## Assigned task
Your answer should be every line of the records that contains the word "Silent".

## The data
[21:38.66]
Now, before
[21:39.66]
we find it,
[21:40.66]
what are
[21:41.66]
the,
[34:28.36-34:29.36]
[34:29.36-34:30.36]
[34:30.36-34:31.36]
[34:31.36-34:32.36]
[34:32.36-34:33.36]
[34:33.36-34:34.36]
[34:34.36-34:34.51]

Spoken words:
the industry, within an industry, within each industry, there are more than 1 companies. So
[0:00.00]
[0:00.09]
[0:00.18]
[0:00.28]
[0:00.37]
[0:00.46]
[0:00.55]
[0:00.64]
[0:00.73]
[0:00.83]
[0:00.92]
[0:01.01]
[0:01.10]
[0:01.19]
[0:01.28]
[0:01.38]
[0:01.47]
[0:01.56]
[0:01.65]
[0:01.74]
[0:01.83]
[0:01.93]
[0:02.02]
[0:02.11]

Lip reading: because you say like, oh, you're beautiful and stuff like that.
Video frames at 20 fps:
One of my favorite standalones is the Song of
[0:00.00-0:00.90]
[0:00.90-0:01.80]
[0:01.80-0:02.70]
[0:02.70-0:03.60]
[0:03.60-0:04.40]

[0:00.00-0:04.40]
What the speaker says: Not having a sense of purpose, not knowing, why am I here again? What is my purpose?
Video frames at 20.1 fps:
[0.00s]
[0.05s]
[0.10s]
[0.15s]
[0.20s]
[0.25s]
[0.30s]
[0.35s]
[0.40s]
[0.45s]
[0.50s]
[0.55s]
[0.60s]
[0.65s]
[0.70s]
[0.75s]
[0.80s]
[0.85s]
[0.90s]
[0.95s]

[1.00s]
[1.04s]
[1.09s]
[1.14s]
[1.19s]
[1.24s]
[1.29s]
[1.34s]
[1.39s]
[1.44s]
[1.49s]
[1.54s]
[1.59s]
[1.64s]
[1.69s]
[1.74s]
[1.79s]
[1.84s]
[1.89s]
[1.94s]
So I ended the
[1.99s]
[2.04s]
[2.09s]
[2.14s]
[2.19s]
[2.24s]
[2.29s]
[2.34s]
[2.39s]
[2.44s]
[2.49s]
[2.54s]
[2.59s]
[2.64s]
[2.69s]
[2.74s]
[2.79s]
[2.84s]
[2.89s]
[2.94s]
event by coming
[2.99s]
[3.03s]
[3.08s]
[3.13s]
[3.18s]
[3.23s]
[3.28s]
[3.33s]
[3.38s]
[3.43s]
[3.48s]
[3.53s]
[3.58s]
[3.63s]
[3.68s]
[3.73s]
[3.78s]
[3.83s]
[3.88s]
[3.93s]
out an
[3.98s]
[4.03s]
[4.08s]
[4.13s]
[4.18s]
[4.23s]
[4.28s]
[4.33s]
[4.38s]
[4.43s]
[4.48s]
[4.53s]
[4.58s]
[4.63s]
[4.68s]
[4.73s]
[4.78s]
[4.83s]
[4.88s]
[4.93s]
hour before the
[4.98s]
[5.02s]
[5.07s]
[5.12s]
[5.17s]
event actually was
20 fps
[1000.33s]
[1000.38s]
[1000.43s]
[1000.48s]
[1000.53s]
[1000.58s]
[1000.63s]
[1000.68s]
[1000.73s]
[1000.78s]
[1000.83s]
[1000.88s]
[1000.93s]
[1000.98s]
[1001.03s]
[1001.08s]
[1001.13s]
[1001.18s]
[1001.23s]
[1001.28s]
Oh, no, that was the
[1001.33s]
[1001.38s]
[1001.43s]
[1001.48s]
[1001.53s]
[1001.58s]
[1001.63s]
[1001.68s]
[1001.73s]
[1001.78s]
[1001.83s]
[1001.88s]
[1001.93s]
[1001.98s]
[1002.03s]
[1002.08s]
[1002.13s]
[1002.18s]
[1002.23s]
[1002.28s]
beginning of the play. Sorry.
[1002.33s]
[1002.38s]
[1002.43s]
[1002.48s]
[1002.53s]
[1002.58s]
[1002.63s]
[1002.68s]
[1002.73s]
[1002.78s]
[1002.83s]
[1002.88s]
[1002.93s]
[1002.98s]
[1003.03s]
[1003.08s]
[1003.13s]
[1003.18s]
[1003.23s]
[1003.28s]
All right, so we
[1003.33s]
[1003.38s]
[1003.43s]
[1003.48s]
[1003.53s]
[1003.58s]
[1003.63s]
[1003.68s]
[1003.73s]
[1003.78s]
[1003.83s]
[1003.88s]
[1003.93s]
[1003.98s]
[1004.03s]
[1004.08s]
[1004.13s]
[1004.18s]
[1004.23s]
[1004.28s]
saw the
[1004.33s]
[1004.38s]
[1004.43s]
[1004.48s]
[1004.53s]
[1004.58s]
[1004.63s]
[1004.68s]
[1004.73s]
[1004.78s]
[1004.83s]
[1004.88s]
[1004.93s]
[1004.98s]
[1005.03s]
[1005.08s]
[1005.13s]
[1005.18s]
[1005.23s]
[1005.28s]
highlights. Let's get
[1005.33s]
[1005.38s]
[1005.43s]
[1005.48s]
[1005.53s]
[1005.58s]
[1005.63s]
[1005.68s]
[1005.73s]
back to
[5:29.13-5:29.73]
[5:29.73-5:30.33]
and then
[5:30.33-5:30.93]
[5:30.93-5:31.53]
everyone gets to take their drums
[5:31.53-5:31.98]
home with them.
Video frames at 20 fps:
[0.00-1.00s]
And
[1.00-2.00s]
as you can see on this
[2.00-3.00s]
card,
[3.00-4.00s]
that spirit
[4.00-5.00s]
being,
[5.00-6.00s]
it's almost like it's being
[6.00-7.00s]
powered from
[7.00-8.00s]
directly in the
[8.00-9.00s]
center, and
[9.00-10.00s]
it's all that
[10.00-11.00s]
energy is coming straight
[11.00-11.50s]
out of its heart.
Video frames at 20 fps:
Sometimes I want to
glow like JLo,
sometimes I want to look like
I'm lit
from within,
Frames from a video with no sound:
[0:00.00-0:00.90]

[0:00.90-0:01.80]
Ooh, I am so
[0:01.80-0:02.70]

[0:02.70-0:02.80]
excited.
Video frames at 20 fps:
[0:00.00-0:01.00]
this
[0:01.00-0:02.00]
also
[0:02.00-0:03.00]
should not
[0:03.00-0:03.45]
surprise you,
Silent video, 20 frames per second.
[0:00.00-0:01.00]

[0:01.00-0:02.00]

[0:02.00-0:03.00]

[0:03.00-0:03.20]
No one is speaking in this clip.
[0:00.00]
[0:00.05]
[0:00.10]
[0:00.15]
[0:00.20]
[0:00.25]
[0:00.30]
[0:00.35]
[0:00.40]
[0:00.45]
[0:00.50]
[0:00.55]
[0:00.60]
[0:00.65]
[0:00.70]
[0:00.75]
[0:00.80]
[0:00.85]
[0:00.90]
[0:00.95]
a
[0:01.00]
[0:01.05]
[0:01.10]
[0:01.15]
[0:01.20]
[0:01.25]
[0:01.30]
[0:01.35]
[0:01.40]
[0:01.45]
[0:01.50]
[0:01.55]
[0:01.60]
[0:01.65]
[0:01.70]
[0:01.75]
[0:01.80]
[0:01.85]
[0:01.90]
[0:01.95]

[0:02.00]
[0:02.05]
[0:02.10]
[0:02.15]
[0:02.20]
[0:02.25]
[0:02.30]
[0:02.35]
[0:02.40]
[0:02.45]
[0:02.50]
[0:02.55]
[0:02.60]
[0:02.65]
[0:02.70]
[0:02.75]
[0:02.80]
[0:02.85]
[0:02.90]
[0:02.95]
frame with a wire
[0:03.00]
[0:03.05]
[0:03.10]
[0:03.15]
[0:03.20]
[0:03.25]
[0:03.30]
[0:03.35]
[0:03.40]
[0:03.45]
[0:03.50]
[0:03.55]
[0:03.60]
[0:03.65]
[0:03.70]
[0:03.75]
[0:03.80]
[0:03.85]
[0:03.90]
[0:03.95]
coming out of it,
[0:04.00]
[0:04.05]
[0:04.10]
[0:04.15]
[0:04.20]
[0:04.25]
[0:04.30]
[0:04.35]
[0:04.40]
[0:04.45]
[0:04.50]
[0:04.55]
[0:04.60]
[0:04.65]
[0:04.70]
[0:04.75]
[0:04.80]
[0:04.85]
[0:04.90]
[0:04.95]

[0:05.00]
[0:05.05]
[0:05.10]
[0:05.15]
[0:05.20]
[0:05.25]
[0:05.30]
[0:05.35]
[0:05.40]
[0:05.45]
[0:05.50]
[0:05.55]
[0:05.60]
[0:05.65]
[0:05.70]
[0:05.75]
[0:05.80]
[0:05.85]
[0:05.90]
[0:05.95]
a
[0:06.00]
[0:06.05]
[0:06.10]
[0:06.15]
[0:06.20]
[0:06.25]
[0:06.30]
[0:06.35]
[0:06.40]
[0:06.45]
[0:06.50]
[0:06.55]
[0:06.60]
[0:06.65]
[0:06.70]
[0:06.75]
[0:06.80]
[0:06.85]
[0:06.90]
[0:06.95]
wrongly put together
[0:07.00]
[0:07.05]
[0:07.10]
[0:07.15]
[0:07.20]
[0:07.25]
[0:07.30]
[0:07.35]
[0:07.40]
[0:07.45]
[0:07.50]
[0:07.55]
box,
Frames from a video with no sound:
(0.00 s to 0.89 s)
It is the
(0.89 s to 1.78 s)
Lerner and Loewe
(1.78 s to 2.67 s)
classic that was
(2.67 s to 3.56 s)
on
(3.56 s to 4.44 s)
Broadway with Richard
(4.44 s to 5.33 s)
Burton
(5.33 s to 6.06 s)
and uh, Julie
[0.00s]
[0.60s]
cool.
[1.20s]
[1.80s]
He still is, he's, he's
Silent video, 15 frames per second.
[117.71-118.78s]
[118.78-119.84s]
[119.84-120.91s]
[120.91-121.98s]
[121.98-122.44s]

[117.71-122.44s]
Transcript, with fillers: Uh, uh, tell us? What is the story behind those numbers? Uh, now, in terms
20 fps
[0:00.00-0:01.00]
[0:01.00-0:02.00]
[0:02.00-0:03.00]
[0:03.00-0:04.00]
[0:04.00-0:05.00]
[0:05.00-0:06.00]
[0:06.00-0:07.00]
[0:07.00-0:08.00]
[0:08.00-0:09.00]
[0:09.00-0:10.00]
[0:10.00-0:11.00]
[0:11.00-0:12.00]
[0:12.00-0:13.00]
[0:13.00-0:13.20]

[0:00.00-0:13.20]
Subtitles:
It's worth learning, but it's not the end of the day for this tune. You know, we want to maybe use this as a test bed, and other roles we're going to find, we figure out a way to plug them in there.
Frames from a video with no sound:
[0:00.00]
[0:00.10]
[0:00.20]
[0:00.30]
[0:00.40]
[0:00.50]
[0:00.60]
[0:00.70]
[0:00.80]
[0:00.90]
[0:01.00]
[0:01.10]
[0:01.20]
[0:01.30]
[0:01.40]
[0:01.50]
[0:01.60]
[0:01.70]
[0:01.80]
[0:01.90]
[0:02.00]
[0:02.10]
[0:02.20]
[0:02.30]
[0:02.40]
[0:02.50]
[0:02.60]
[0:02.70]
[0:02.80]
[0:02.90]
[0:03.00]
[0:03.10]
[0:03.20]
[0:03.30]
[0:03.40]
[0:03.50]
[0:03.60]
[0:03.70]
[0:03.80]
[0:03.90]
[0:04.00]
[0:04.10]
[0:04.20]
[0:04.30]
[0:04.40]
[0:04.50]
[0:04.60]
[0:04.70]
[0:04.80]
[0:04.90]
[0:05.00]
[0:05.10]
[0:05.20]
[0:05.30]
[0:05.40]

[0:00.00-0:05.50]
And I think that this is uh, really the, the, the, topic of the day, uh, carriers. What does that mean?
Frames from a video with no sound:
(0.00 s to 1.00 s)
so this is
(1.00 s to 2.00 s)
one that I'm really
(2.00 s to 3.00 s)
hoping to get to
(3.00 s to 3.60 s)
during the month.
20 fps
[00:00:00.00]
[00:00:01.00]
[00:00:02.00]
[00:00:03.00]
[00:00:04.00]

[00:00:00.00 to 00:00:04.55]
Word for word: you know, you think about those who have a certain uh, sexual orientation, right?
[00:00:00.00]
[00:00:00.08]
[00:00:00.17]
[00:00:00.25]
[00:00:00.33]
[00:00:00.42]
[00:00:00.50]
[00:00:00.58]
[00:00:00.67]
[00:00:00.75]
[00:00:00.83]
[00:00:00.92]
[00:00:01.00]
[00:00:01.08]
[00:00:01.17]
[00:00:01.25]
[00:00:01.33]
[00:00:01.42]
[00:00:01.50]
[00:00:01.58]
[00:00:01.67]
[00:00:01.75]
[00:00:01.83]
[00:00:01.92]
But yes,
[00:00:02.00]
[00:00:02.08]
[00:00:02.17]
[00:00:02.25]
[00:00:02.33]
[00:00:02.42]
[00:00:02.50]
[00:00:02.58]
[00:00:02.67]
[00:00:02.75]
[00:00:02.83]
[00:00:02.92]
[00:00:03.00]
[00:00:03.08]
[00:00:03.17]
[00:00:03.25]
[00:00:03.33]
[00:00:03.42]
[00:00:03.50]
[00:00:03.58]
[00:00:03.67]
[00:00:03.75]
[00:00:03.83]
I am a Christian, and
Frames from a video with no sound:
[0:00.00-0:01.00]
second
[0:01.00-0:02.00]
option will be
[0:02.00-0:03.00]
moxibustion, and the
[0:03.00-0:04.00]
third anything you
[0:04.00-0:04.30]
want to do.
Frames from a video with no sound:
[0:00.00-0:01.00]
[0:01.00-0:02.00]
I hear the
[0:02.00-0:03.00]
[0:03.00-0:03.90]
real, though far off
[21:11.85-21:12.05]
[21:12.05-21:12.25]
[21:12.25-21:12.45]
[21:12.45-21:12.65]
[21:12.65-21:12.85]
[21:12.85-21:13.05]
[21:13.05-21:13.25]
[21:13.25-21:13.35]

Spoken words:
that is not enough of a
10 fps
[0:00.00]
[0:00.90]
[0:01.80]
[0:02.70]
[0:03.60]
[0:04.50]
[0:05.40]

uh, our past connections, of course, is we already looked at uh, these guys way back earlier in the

## Your solution
Silent video, 20 frames per second.
Silent video, 15 frames per second.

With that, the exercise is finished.